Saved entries
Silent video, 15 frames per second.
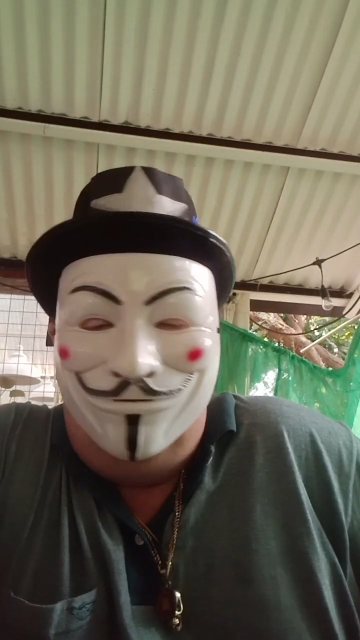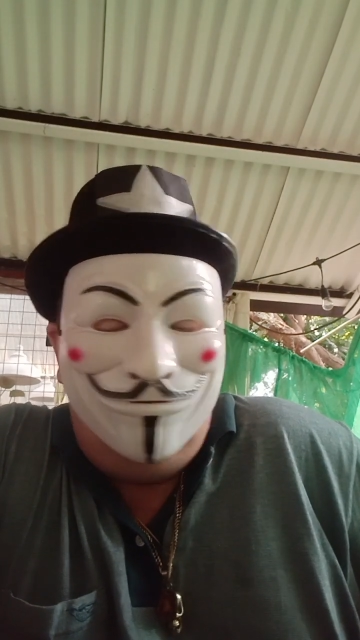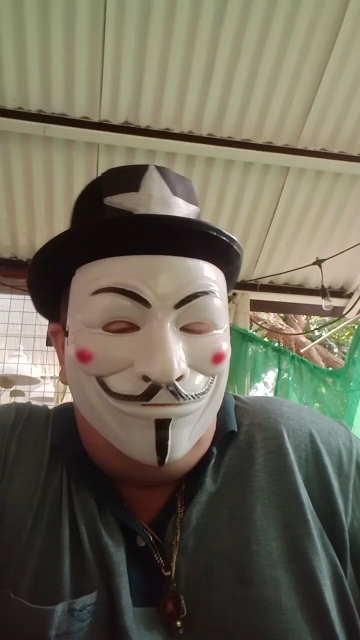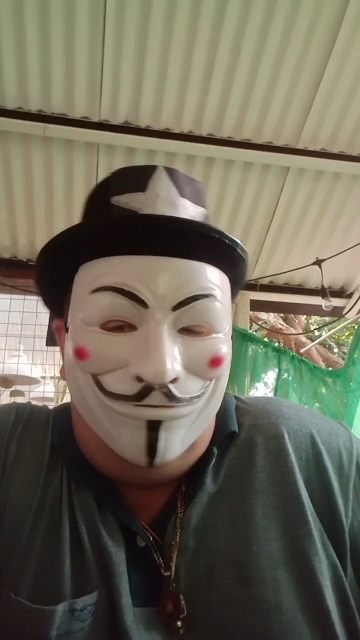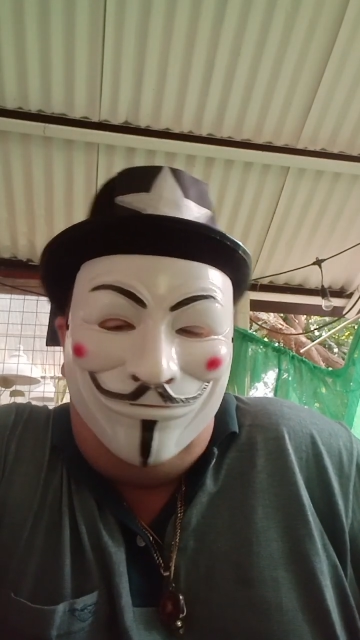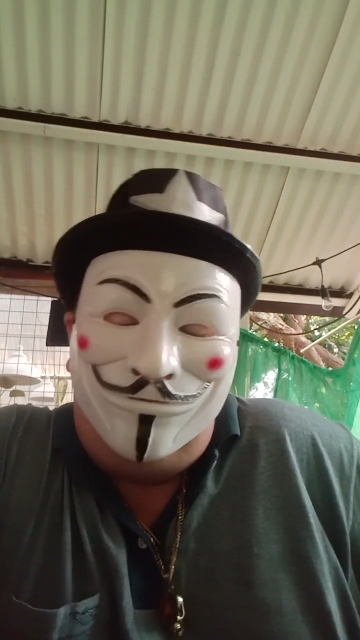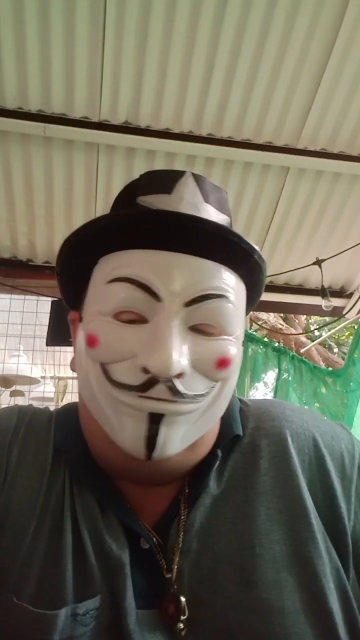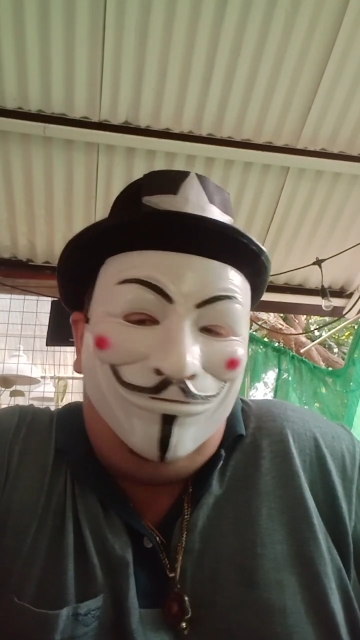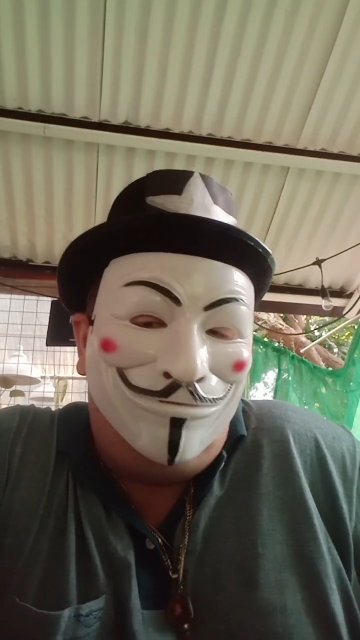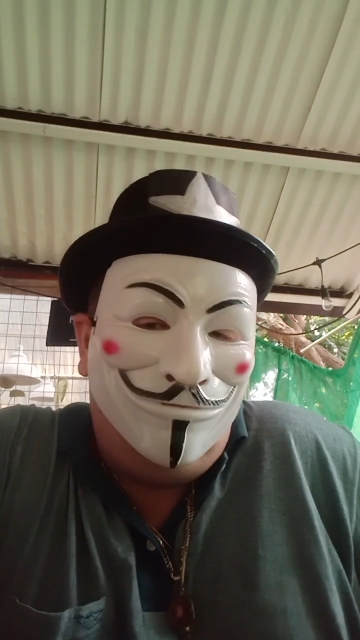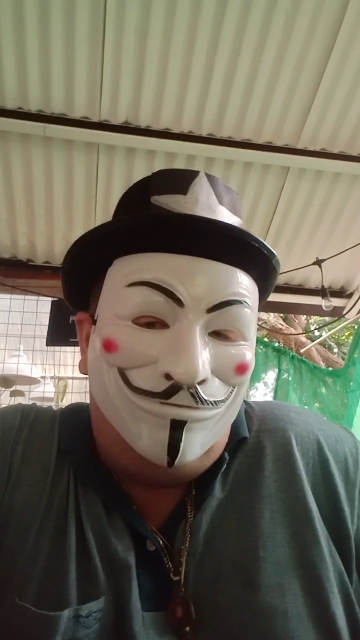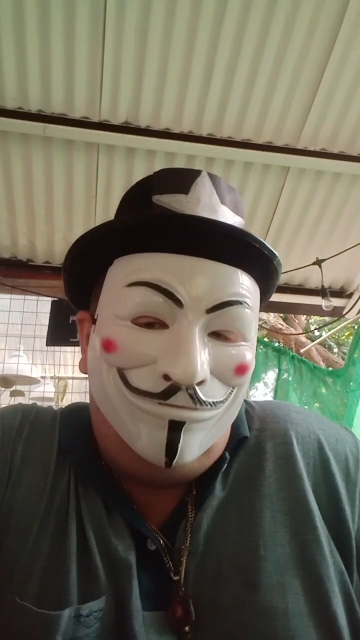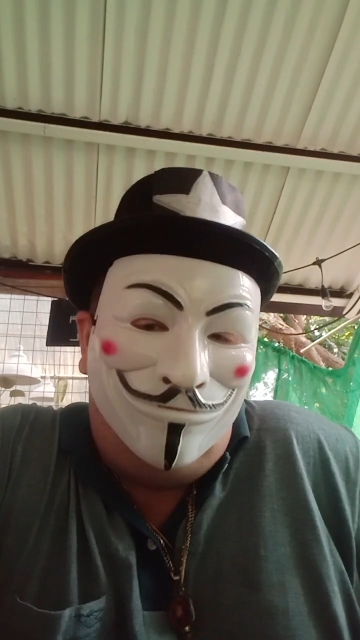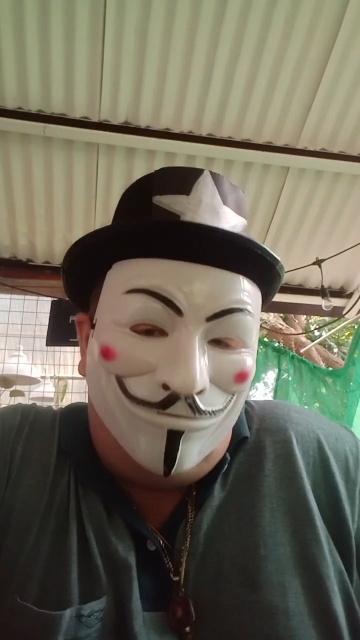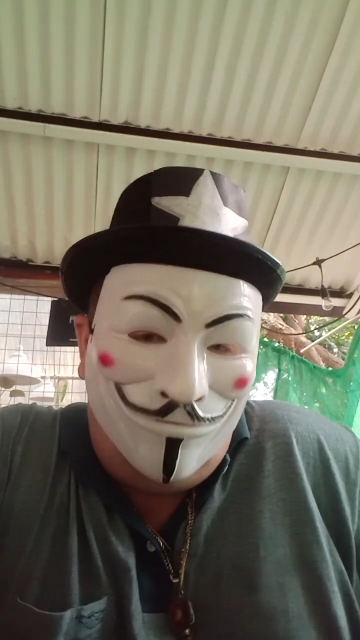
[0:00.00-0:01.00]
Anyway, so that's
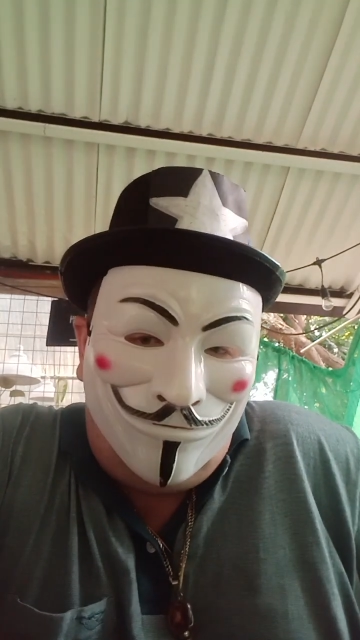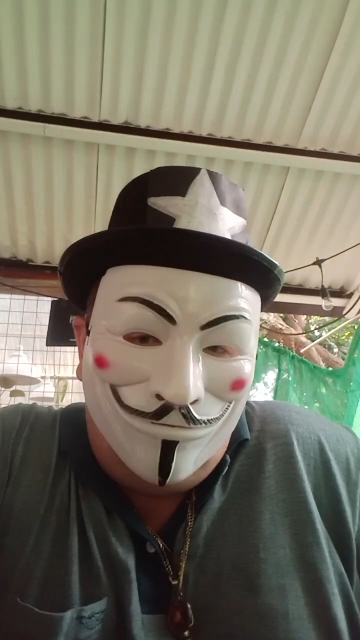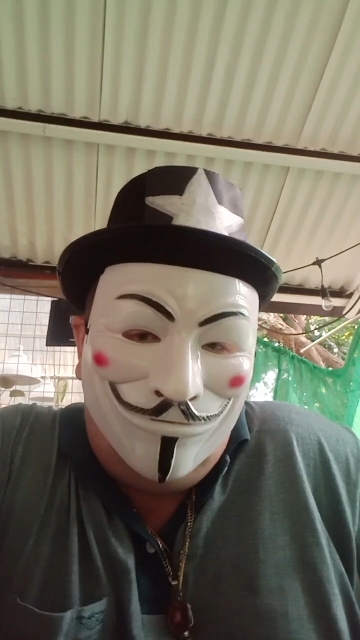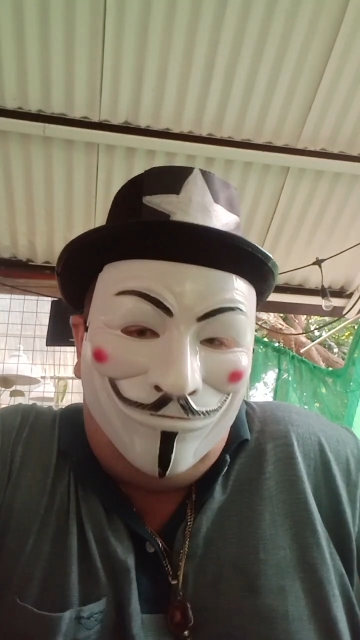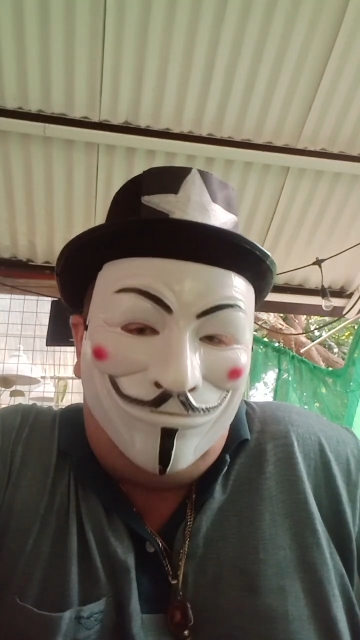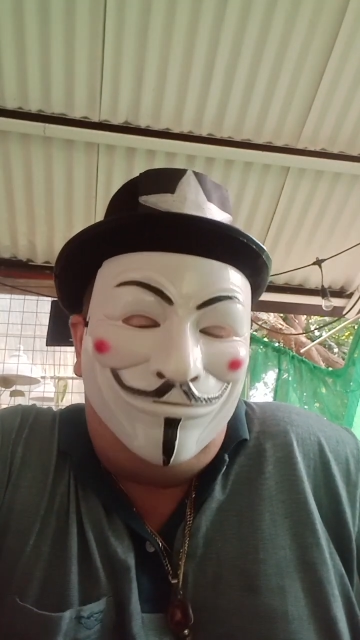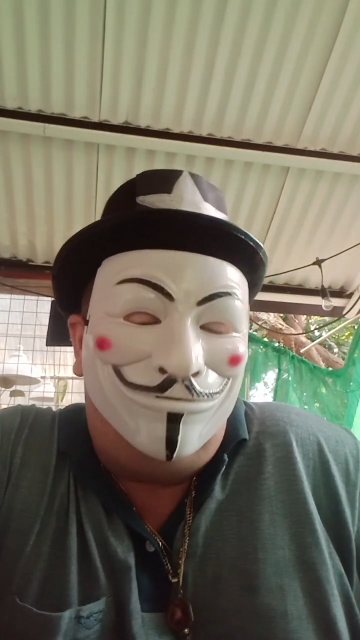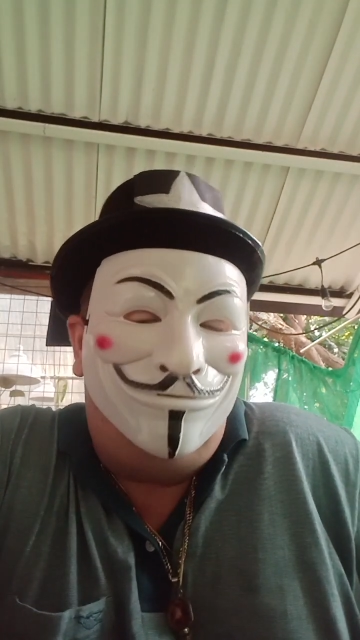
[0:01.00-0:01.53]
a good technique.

**PROMPT:** Could the entries above be restated word for word, with the pictures left out?

**SOLUTION:**
Silent video, 15 frames per second.
[0:00.00-0:01.00]
Anyway, so that's
[0:01.00-0:01.53]
a good technique.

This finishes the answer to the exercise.